**** Data ****
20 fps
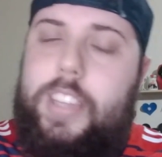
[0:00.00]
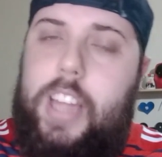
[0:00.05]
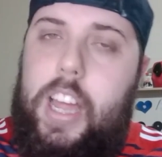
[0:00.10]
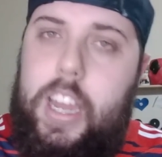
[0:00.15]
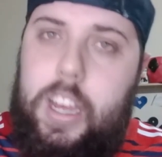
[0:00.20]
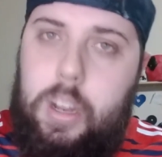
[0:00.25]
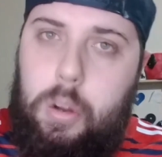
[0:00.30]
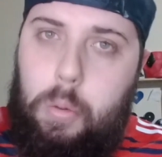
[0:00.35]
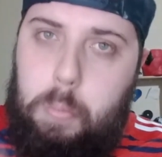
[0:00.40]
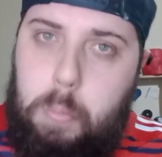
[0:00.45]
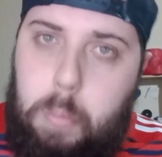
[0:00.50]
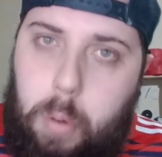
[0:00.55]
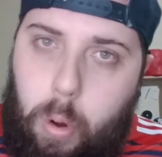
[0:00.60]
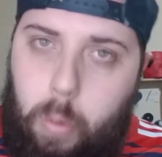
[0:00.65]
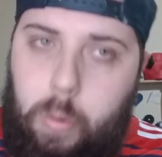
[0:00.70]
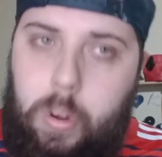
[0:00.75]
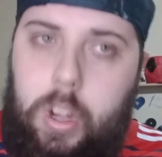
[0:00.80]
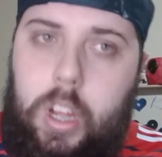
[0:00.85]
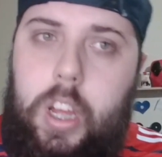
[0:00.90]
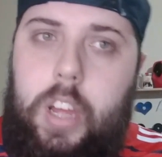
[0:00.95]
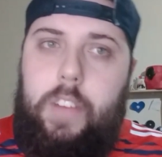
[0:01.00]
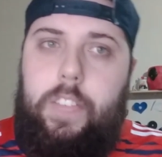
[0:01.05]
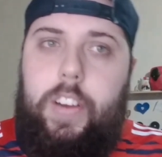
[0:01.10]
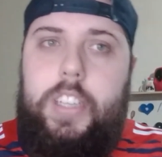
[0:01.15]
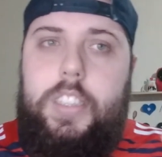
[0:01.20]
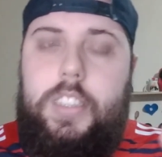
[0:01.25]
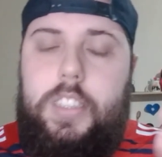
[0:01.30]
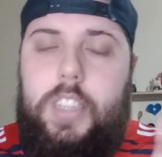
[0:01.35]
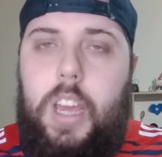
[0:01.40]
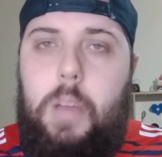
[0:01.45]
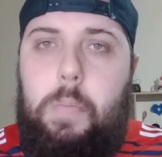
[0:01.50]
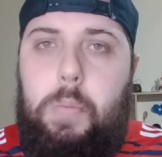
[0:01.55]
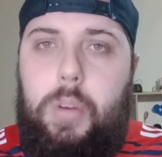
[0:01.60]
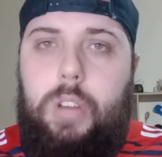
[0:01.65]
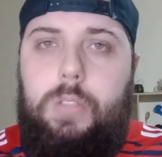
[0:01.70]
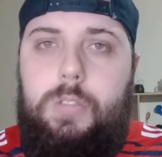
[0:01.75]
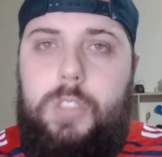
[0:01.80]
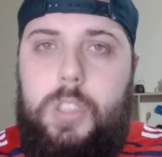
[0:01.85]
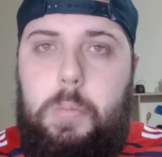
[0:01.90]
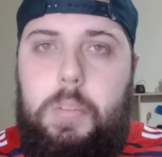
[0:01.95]
italiano bom. Faz tempo
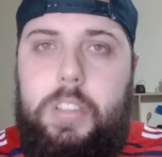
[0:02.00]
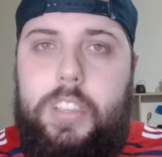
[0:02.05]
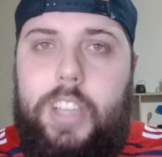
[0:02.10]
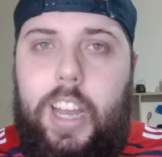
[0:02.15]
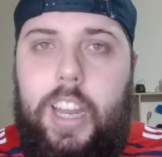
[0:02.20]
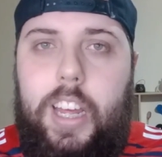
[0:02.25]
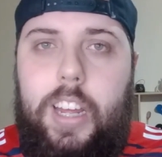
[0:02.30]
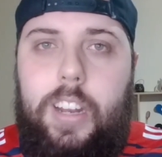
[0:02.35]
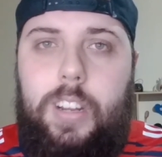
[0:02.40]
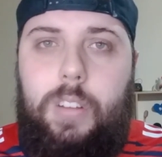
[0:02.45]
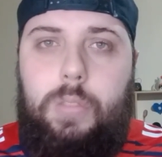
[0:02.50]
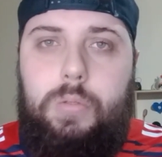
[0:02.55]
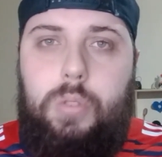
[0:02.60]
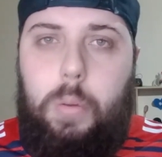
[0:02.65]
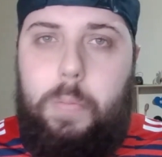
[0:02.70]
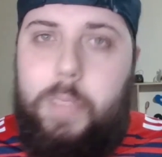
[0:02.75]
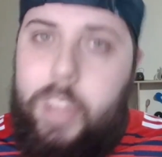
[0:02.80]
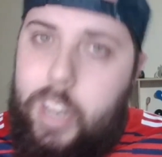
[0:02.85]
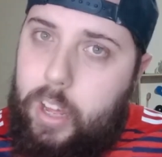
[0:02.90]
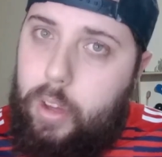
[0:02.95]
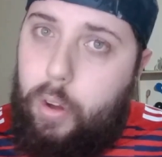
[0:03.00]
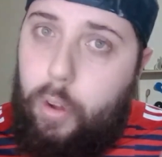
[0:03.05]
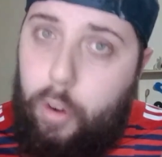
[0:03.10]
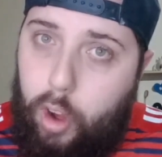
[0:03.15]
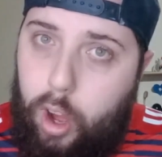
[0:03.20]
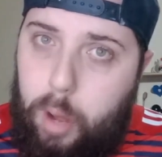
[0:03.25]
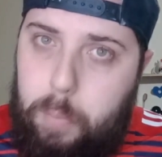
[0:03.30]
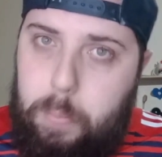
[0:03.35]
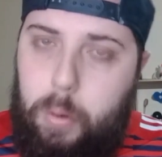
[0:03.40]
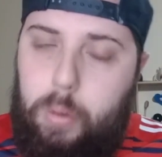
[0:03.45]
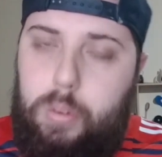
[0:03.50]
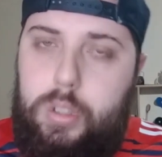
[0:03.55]
que um time italiano não domina a Europa.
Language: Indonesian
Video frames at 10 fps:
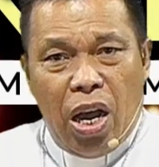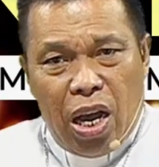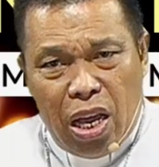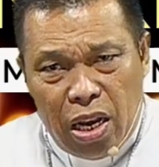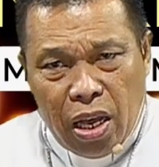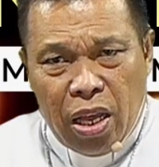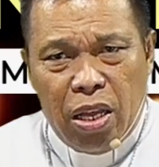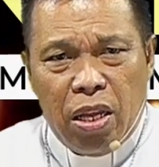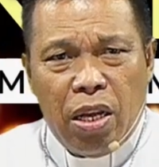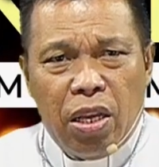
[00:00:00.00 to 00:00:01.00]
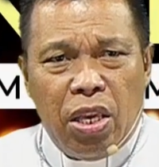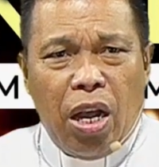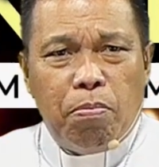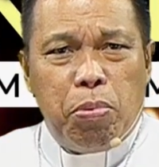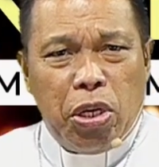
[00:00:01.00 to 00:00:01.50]
Allah
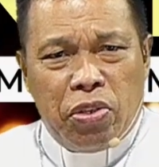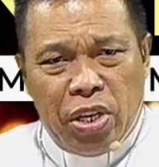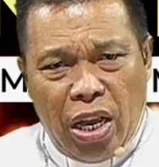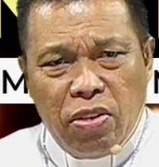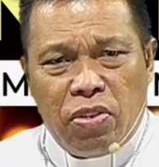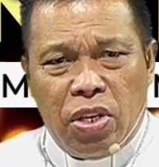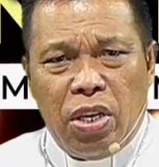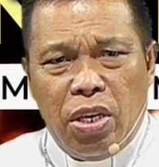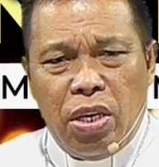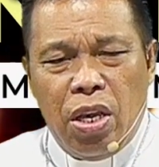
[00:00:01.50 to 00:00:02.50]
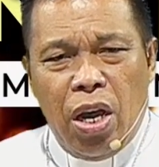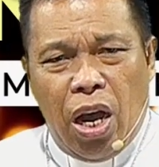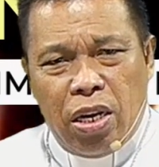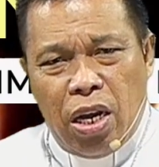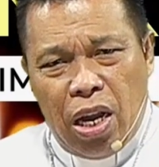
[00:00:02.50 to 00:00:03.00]
yang berjanji
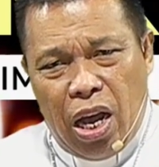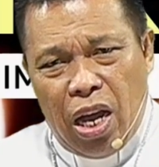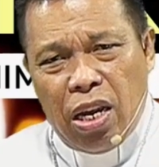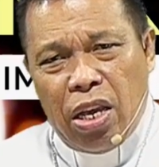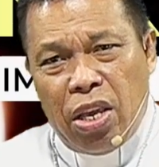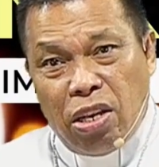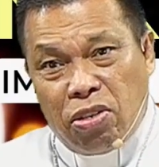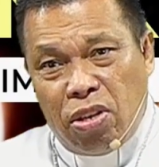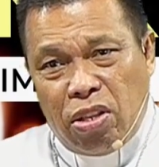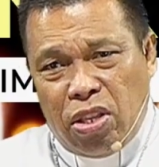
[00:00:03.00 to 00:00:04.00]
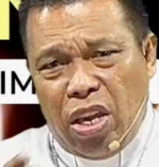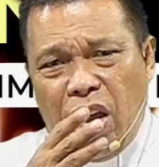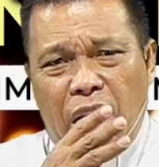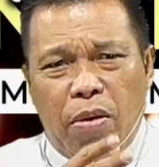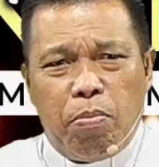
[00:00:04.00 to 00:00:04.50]
adalah Allah yang
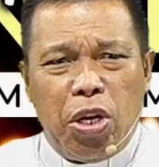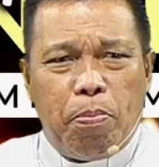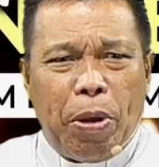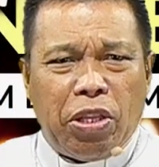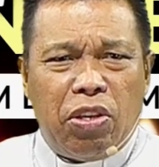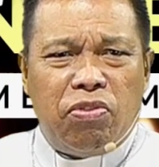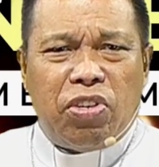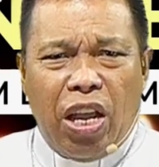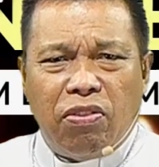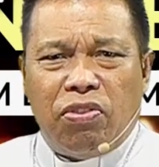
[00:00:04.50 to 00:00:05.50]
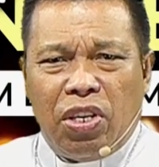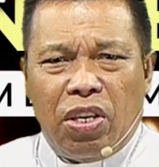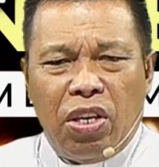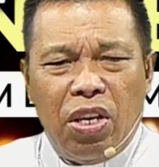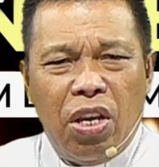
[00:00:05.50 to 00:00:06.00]
setia menepati
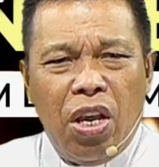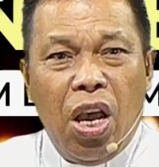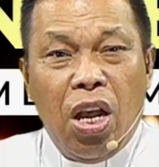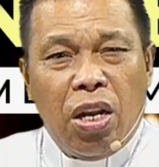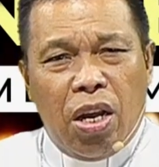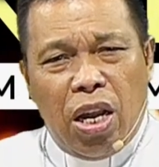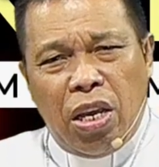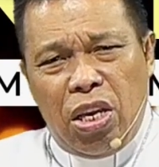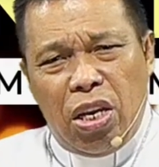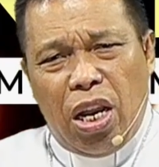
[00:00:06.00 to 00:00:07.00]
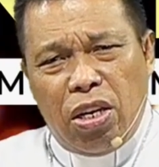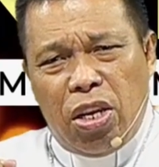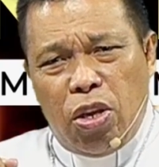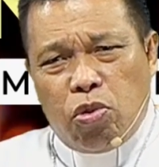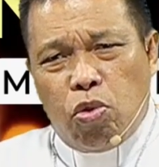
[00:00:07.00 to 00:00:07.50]
janji. Kelahiran
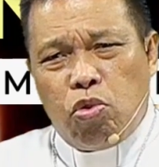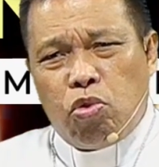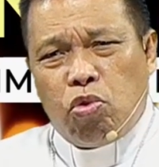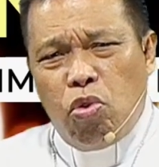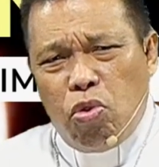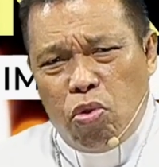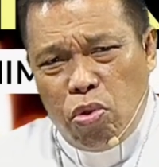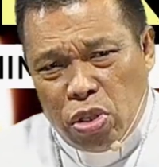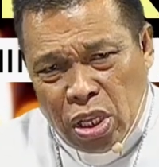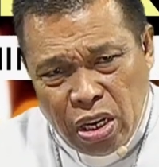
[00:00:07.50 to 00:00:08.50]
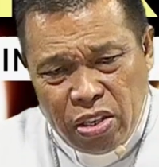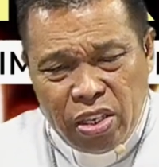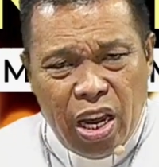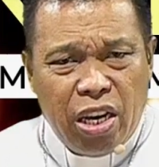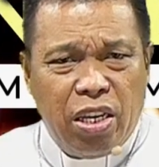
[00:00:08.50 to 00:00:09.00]
Yesus sungguh
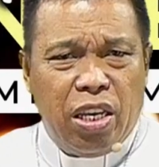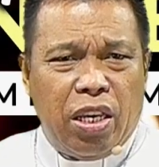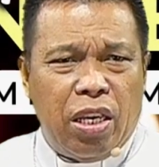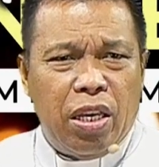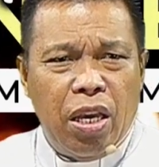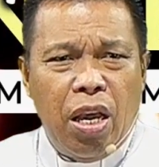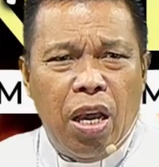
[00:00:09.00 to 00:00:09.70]
terjadi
****
Your goal ▸
All that is required is an exact reproduction of the lines from the one containing "[00:00:05.50 to 00:00:06.00]" to the final line of the listing above, pictures omitted.

The answer ▸
[00:00:05.50 to 00:00:06.00]
setia menepati
[00:00:06.00 to 00:00:07.00]
[00:00:07.00 to 00:00:07.50]
janji. Kelahiran
[00:00:07.50 to 00:00:08.50]
[00:00:08.50 to 00:00:09.00]
Yesus sungguh
[00:00:09.00 to 00:00:09.70]
terjadi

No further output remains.